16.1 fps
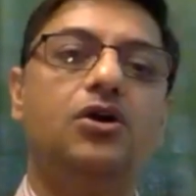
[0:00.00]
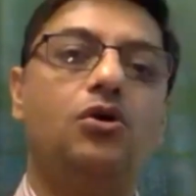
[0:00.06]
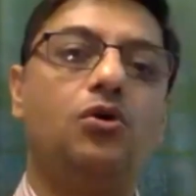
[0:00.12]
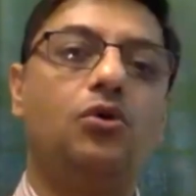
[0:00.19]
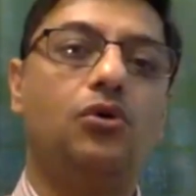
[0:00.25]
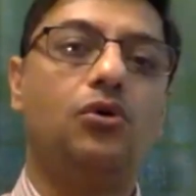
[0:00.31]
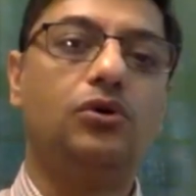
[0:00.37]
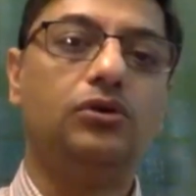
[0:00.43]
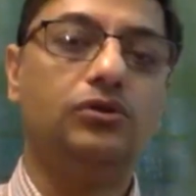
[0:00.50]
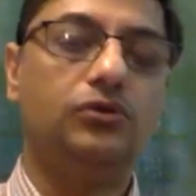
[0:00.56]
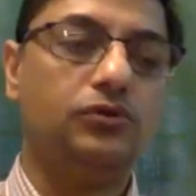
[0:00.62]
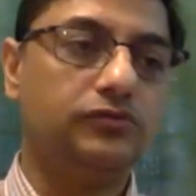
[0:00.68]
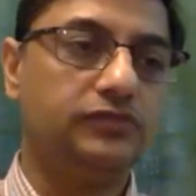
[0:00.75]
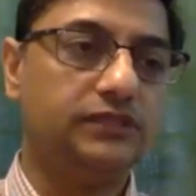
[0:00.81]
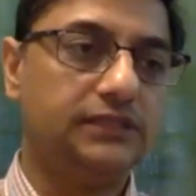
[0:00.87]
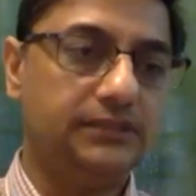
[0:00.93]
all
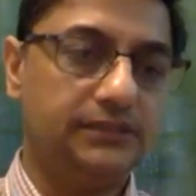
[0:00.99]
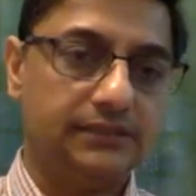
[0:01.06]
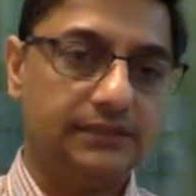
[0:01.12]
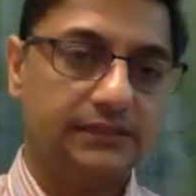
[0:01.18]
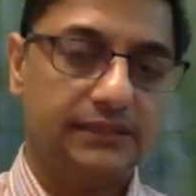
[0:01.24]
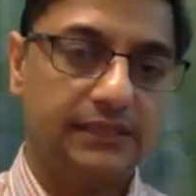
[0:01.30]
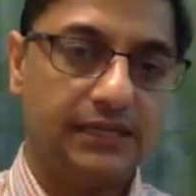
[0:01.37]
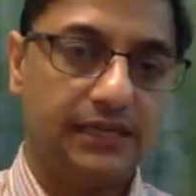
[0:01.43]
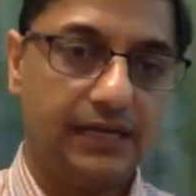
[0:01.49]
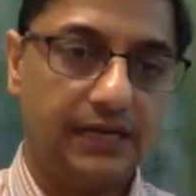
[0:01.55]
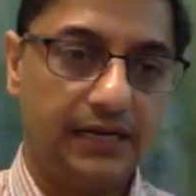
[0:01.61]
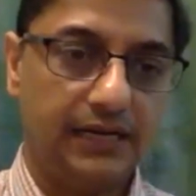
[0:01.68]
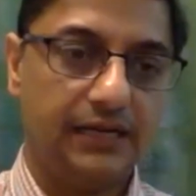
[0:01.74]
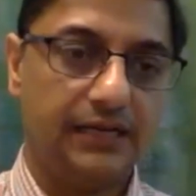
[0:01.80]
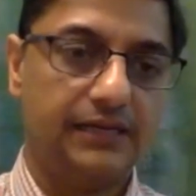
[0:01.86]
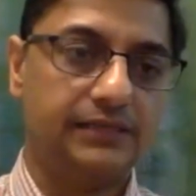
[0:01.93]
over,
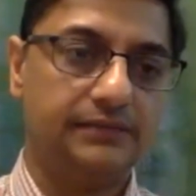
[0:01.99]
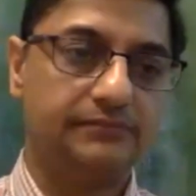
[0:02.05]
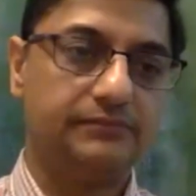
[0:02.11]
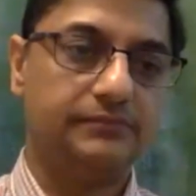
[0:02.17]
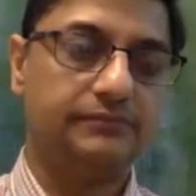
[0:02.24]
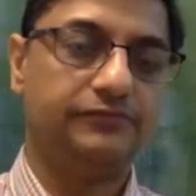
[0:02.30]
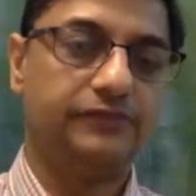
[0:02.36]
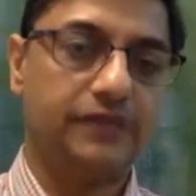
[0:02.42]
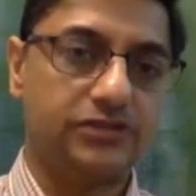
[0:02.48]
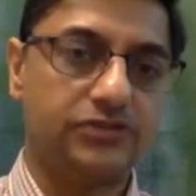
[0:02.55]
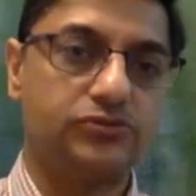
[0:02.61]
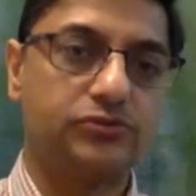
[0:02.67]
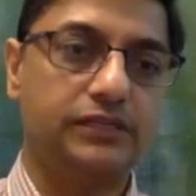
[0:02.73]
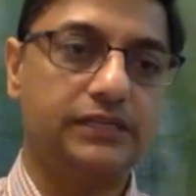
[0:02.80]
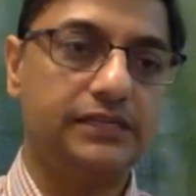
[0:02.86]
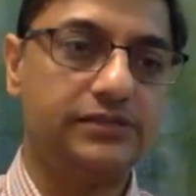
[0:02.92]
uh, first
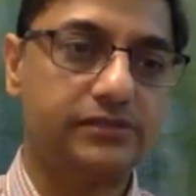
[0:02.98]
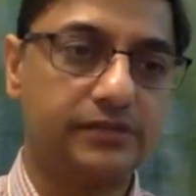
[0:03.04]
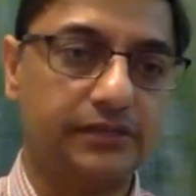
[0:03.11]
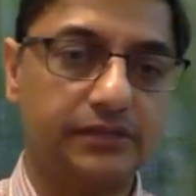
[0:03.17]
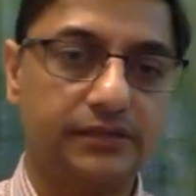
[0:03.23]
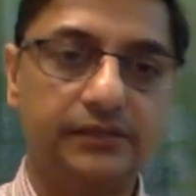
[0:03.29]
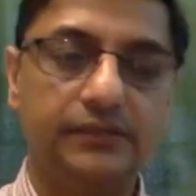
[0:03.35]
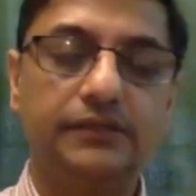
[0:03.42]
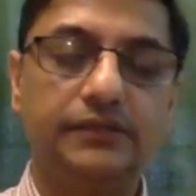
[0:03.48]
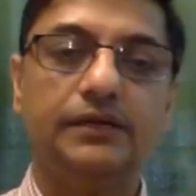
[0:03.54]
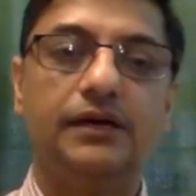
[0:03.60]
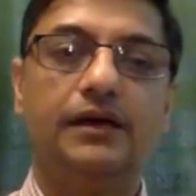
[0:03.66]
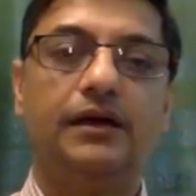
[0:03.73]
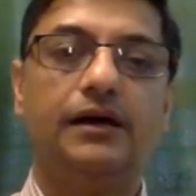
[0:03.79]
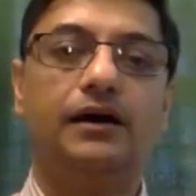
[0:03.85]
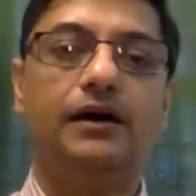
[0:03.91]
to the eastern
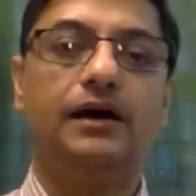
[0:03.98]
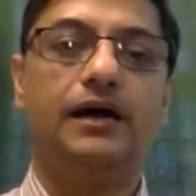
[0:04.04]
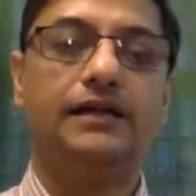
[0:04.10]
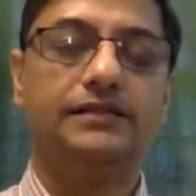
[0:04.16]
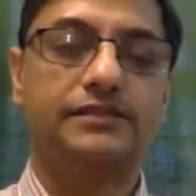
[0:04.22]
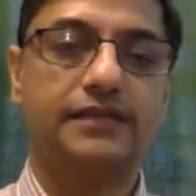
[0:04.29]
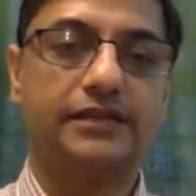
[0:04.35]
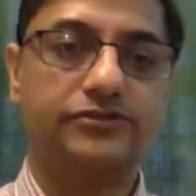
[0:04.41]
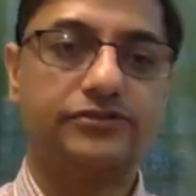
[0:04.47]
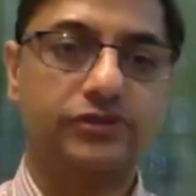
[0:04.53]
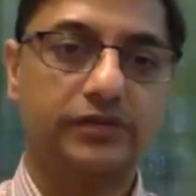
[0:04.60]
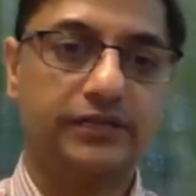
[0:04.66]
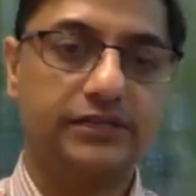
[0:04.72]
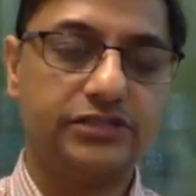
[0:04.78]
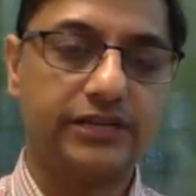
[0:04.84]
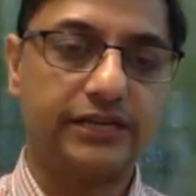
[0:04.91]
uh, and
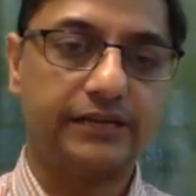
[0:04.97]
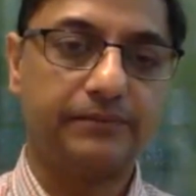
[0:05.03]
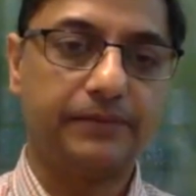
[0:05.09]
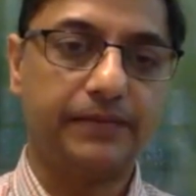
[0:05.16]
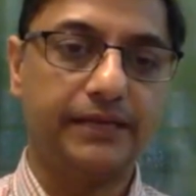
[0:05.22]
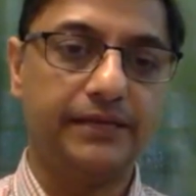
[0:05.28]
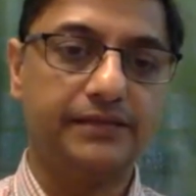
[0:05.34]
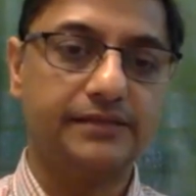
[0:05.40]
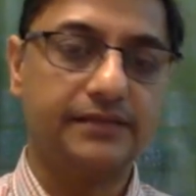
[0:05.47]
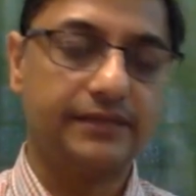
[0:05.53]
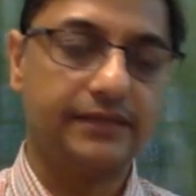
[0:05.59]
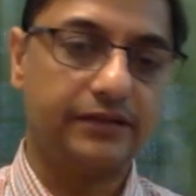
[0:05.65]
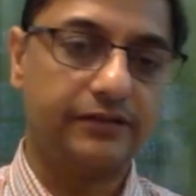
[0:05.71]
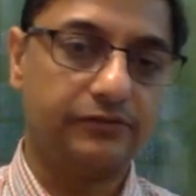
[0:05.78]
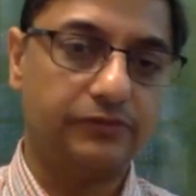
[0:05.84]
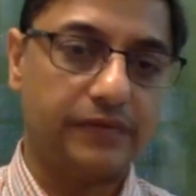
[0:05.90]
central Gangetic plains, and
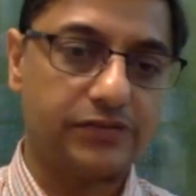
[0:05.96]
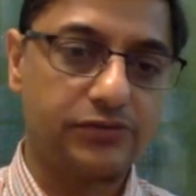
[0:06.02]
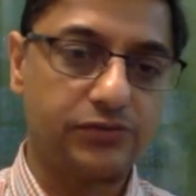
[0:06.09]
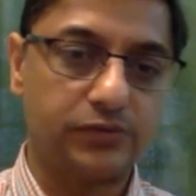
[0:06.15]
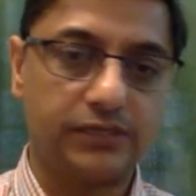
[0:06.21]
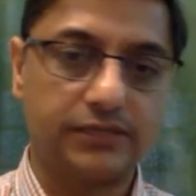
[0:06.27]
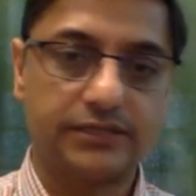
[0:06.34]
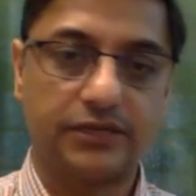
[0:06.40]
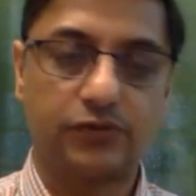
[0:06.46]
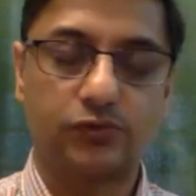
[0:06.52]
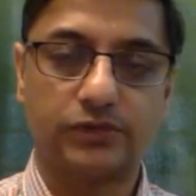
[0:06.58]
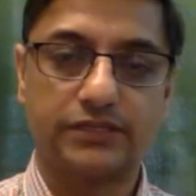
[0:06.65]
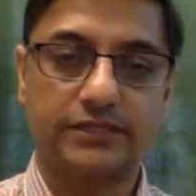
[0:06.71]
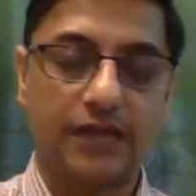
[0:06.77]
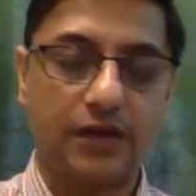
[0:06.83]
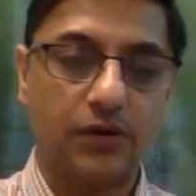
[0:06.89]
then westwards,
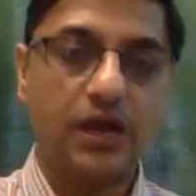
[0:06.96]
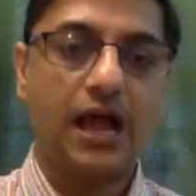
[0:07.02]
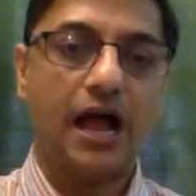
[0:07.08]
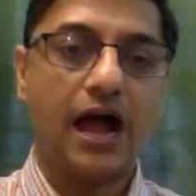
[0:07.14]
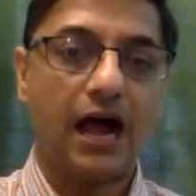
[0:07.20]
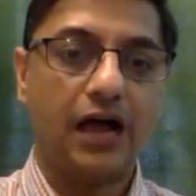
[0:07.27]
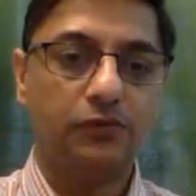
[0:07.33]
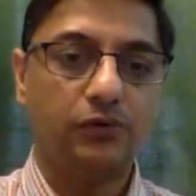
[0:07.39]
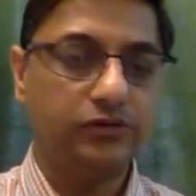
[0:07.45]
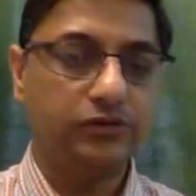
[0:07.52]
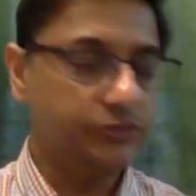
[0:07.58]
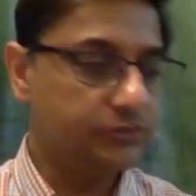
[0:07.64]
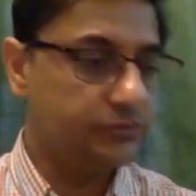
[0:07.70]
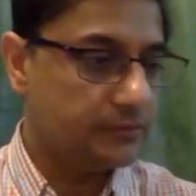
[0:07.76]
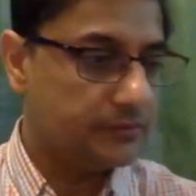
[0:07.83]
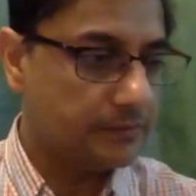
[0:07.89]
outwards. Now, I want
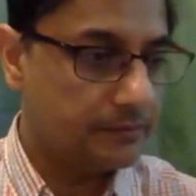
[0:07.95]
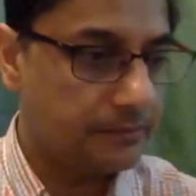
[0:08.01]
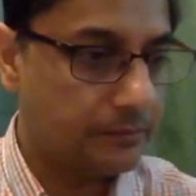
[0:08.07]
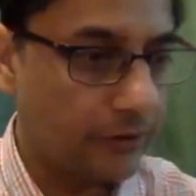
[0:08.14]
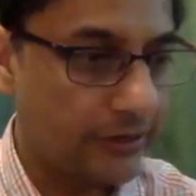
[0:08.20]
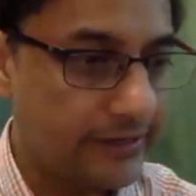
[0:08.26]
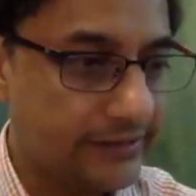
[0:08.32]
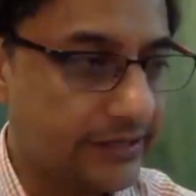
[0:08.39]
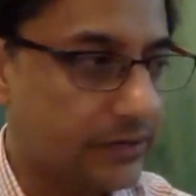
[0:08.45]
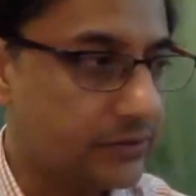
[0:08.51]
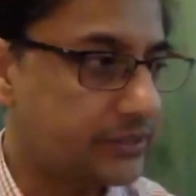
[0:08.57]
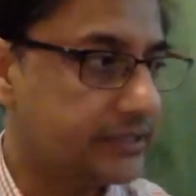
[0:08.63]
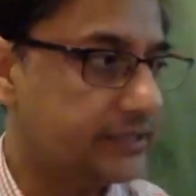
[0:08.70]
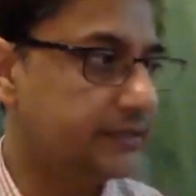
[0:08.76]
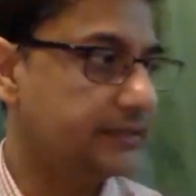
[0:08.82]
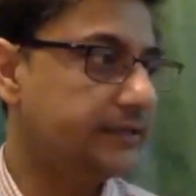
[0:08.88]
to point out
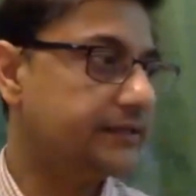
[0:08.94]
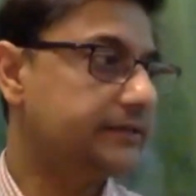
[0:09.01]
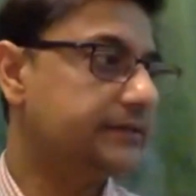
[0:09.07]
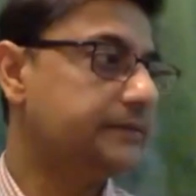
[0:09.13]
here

→ **What is required**: Set down the records in full and exactly. Do not carry over any image.

→ **Response area**:
16.1 fps
[0:00.00]
[0:00.06]
[0:00.12]
[0:00.19]
[0:00.25]
[0:00.31]
[0:00.37]
[0:00.43]
[0:00.50]
[0:00.56]
[0:00.62]
[0:00.68]
[0:00.75]
[0:00.81]
[0:00.87]
[0:00.93]
all
[0:00.99]
[0:01.06]
[0:01.12]
[0:01.18]
[0:01.24]
[0:01.30]
[0:01.37]
[0:01.43]
[0:01.49]
[0:01.55]
[0:01.61]
[0:01.68]
[0:01.74]
[0:01.80]
[0:01.86]
[0:01.93]
over,
[0:01.99]
[0:02.05]
[0:02.11]
[0:02.17]
[0:02.24]
[0:02.30]
[0:02.36]
[0:02.42]
[0:02.48]
[0:02.55]
[0:02.61]
[0:02.67]
[0:02.73]
[0:02.80]
[0:02.86]
[0:02.92]
uh, first
[0:02.98]
[0:03.04]
[0:03.11]
[0:03.17]
[0:03.23]
[0:03.29]
[0:03.35]
[0:03.42]
[0:03.48]
[0:03.54]
[0:03.60]
[0:03.66]
[0:03.73]
[0:03.79]
[0:03.85]
[0:03.91]
to the eastern
[0:03.98]
[0:04.04]
[0:04.10]
[0:04.16]
[0:04.22]
[0:04.29]
[0:04.35]
[0:04.41]
[0:04.47]
[0:04.53]
[0:04.60]
[0:04.66]
[0:04.72]
[0:04.78]
[0:04.84]
[0:04.91]
uh, and
[0:04.97]
[0:05.03]
[0:05.09]
[0:05.16]
[0:05.22]
[0:05.28]
[0:05.34]
[0:05.40]
[0:05.47]
[0:05.53]
[0:05.59]
[0:05.65]
[0:05.71]
[0:05.78]
[0:05.84]
[0:05.90]
central Gangetic plains, and
[0:05.96]
[0:06.02]
[0:06.09]
[0:06.15]
[0:06.21]
[0:06.27]
[0:06.34]
[0:06.40]
[0:06.46]
[0:06.52]
[0:06.58]
[0:06.65]
[0:06.71]
[0:06.77]
[0:06.83]
[0:06.89]
then westwards,
[0:06.96]
[0:07.02]
[0:07.08]
[0:07.14]
[0:07.20]
[0:07.27]
[0:07.33]
[0:07.39]
[0:07.45]
[0:07.52]
[0:07.58]
[0:07.64]
[0:07.70]
[0:07.76]
[0:07.83]
[0:07.89]
outwards. Now, I want
[0:07.95]
[0:08.01]
[0:08.07]
[0:08.14]
[0:08.20]
[0:08.26]
[0:08.32]
[0:08.39]
[0:08.45]
[0:08.51]
[0:08.57]
[0:08.63]
[0:08.70]
[0:08.76]
[0:08.82]
[0:08.88]
to point out
[0:08.94]
[0:09.01]
[0:09.07]
[0:09.13]
here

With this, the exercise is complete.